Tuesday, April 3, 2012

Maui Time Bank - Starting up Soon?

One of my deep wishes, among a list of deep wishes, is to see a time bank flourish on Maui.

What is a Time Bank?

It's an organization in which members trade one hour of their time for an hour of another member's time. Using software from www.Timebanks.org, hours can be accumulated and traded for services that involve many hours of time.  The idea behind a time bank is that "Everyone has something to give." Unlike barter, which involves trading the same value of one service/good for another service/good, a time bank involves trading the same number of hours. One hour of babysitting is the same as one hour of professional web design. One hour of walking someone's dog is the same as one hour of dental work. One hour of elderly home care is the same as one hour of fixing someone's car. 
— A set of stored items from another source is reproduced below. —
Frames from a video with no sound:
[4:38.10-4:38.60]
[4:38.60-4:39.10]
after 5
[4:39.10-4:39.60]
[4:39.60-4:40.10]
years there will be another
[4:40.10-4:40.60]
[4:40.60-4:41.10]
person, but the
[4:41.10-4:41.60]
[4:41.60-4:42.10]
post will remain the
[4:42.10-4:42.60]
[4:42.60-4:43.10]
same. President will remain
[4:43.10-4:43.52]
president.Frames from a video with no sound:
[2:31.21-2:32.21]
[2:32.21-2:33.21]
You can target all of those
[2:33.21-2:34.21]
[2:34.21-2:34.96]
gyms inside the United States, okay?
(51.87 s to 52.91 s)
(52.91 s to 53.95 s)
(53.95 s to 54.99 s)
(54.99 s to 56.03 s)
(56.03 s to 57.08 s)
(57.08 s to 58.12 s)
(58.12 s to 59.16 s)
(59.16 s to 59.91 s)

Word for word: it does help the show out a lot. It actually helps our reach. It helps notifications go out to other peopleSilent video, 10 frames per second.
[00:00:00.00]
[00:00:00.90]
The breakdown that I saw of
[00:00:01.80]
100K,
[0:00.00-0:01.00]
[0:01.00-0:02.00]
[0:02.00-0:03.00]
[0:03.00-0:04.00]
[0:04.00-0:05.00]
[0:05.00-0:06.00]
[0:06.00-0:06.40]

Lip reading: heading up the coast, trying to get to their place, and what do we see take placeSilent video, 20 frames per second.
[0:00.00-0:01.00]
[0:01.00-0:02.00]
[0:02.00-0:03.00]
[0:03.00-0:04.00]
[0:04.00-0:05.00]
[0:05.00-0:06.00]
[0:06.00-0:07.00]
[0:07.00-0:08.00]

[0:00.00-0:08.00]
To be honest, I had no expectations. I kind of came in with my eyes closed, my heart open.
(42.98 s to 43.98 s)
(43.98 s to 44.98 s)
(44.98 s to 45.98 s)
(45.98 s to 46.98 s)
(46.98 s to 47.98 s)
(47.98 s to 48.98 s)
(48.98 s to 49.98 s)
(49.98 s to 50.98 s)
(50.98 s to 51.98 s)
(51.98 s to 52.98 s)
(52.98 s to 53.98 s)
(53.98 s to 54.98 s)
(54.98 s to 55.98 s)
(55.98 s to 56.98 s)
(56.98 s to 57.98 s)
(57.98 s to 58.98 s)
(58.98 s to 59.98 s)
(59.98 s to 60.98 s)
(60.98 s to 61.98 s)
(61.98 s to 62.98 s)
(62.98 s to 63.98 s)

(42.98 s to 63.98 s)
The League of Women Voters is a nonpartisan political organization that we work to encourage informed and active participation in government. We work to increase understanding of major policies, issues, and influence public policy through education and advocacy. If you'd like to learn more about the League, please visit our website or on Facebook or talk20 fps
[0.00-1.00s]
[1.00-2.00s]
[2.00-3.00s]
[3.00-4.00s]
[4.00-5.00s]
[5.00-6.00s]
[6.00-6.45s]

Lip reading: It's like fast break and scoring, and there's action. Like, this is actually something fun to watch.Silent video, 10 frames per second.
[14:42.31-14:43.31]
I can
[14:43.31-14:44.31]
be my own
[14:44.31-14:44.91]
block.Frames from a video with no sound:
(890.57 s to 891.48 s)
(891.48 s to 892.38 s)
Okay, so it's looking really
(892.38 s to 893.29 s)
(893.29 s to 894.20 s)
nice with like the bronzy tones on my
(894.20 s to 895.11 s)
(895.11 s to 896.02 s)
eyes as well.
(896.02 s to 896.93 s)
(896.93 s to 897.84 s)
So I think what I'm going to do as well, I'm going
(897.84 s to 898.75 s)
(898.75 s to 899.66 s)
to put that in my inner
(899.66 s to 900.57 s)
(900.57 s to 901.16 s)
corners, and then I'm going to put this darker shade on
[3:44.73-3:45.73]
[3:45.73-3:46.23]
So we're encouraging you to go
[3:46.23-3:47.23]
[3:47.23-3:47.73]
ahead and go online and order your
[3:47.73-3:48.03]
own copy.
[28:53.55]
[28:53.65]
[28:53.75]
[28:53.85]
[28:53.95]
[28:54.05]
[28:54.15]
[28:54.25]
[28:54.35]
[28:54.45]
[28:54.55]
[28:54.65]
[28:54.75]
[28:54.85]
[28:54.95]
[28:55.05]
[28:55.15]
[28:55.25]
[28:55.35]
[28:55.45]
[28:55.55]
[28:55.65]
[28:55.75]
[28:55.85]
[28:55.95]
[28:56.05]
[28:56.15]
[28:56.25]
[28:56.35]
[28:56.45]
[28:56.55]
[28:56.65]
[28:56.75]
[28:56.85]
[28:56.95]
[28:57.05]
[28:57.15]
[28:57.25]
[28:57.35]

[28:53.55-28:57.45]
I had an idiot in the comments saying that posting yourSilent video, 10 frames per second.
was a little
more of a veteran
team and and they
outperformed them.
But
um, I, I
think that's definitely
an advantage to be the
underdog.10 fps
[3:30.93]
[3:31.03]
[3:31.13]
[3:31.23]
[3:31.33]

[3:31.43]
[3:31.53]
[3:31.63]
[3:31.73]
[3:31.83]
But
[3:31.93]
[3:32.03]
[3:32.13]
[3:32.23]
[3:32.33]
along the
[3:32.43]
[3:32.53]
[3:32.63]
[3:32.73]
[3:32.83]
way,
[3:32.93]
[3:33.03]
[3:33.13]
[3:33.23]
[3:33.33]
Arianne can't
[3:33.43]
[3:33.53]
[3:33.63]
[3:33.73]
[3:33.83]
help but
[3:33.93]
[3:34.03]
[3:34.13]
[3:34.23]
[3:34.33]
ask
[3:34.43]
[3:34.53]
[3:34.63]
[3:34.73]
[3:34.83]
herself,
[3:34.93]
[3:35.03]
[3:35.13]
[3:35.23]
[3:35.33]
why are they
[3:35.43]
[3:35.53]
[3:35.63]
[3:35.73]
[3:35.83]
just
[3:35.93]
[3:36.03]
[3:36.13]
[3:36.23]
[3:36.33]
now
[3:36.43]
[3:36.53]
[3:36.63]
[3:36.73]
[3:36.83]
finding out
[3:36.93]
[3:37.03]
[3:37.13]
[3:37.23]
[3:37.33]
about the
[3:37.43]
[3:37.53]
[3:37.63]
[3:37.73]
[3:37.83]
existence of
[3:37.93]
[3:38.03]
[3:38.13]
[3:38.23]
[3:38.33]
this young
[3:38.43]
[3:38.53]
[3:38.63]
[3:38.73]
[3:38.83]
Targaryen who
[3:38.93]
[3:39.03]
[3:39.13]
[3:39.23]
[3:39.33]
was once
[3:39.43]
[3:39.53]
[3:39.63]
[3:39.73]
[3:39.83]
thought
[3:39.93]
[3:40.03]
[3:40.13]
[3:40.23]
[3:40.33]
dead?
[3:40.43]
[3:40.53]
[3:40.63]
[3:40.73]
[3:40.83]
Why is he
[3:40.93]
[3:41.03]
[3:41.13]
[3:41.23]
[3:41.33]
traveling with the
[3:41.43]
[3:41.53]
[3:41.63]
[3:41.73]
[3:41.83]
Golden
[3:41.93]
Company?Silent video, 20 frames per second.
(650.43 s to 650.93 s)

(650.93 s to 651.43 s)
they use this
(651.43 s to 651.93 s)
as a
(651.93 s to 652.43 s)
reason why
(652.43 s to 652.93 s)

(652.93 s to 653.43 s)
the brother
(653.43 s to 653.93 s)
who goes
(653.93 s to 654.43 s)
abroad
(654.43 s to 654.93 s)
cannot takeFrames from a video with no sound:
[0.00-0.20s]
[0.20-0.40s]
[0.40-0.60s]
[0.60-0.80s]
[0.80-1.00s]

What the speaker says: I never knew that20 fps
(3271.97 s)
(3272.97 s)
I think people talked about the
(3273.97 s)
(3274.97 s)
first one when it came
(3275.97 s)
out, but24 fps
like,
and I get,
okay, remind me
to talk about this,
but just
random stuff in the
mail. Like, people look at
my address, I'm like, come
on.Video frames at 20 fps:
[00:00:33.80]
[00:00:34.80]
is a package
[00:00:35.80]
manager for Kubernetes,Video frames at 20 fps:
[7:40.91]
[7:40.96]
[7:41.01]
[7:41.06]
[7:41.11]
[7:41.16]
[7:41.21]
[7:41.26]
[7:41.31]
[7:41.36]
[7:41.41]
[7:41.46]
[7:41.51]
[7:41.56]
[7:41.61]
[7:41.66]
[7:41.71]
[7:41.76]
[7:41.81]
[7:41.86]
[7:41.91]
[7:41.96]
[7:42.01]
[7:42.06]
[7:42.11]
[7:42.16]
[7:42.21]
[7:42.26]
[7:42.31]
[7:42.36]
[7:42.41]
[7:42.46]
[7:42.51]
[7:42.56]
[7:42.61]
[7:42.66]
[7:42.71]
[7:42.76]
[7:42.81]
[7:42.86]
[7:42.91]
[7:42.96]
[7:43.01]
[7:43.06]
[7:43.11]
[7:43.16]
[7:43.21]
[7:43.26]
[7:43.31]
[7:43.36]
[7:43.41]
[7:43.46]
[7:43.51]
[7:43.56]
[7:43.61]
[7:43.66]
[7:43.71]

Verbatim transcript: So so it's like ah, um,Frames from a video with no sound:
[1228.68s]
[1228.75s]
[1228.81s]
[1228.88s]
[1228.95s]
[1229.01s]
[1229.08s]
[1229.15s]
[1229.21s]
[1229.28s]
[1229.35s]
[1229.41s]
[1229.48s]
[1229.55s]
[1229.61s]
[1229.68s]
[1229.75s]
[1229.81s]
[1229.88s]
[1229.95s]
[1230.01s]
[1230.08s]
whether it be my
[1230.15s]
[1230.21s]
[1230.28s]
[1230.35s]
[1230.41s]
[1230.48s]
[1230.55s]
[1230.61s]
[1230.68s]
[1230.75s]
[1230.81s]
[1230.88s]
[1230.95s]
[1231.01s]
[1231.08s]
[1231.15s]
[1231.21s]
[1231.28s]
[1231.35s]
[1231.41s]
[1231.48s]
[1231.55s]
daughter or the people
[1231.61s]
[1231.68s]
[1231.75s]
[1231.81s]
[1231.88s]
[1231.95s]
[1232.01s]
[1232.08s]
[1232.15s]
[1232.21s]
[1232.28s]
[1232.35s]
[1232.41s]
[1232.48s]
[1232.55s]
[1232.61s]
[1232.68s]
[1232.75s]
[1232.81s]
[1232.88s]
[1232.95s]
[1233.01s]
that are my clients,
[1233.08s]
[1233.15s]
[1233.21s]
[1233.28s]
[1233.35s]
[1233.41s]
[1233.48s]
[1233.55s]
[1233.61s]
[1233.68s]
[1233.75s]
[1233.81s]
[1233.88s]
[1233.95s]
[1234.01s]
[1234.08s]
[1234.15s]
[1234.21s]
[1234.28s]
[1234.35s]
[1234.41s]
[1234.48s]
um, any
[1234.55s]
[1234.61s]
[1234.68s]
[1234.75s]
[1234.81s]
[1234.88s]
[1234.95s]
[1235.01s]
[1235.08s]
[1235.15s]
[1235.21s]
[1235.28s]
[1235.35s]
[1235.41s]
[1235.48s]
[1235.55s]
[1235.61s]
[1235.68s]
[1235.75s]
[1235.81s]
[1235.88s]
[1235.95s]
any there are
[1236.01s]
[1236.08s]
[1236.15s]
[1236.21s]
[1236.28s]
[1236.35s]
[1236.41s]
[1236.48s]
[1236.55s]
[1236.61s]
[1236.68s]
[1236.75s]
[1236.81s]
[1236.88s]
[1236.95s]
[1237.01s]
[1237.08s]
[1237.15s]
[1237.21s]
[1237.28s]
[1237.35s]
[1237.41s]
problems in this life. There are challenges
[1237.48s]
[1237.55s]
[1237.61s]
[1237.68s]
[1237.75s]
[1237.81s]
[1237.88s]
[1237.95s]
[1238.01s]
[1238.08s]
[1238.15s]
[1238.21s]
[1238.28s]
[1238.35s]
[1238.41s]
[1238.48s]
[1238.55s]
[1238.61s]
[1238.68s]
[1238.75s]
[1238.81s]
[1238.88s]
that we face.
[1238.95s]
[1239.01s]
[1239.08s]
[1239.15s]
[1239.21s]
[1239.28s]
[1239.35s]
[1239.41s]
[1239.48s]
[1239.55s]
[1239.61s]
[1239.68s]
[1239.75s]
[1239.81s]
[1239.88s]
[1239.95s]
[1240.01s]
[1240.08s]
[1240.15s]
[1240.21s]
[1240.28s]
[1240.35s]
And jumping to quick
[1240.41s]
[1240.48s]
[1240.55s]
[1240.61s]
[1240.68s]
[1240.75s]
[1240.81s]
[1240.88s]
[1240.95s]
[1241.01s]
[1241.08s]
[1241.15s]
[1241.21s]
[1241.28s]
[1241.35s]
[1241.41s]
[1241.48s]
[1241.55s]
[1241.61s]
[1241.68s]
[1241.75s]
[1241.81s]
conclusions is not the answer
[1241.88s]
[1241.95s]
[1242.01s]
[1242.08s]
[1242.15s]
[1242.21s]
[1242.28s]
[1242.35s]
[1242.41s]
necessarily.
A Maui Time Bank visioning collage.
It's not the same as barter, which means it doesn't have to reported as income on taxes. Also, it simplifies record keeping in that each member is valued at the same rate - an  hour for an hour. Even a plumber who charges $100/hour can benefit by having someone else run errands for an hour so he/she can focus on business  rather than on things that he/she doesn't like doing!  One person's despised errand or service is something another person may be only too happy to provide!  AARP recently published an article on Time Banking

The benefits of time banking are:
Building and strengthening community by:

  • Helping people find out the skills and services that other people provide
  • Helping neighbors and friends know each other
  • Creating a safety net in uncertain economic times 
  • Helping people feel valued in the community (despite economic status) in being able to offer something, and to receive something

I can think of so many people, including myself, who would benefit from a time bank... people who are on a fixed income or disability and can't earn more than $600/month... unemployed people looking for work... friends with unusual skills like face painting or crystal bowl chiming (it's Maui, you know?) ... community activists... alternative health specialists... retirees... stay at home moms... people with too many jobs who need an extra hand. 

To function well, a time bank should have at least 500 members. More than that, and then there could be a second time bank. 

What's the catch?
Ah... yes... getting the darn thing started. While I've harbored this dream for a couple of years, I don't feel up to spearheading this project by myself. I'd like to see a core group of people who are willing to commit to making this happen on Maui, getting the word out, getting the software up and running... It will take volunteers or staff to keep track and update the time bank. All of this time banking also takes time. Once it's running, the volunteers could be compensated in time bank hours... but in the meantime, a certain amount of momentum needs to happen. The software costs a certain amount based on the number of members. There are annual dues to the national time bank organization. The local time bank needs to have a web page.... and so on... I really think it's possible to have a time bank up and running by the end of 2012.

P.S. The only time bank in Hawaii just started last fall on Oahu. There are only 14 members. 

1 comment:

  1. I'm very interested in getting this going on Maui as well! This is an awesome idea!